_What is needed_: Verbatim reproduction of the entries is required; images must be omitted.
[Material provided — start]
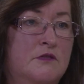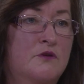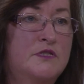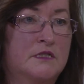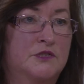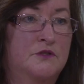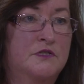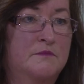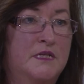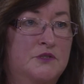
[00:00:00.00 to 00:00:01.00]
those
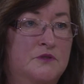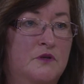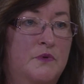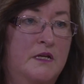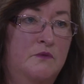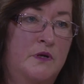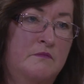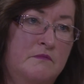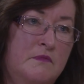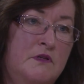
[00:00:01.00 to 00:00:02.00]
issues and make sure that we're
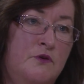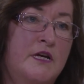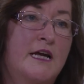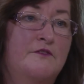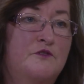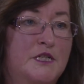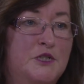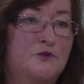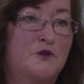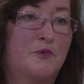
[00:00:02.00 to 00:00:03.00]
looking after our
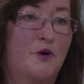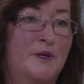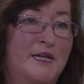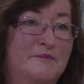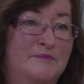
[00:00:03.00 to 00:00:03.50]
children properly.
[Material provided — finish]
_Exercise result_:
[00:00:00.00 to 00:00:01.00]
those
[00:00:01.00 to 00:00:02.00]
issues and make sure that we're
[00:00:02.00 to 00:00:03.00]
looking after our
[00:00:03.00 to 00:00:03.50]
children properly.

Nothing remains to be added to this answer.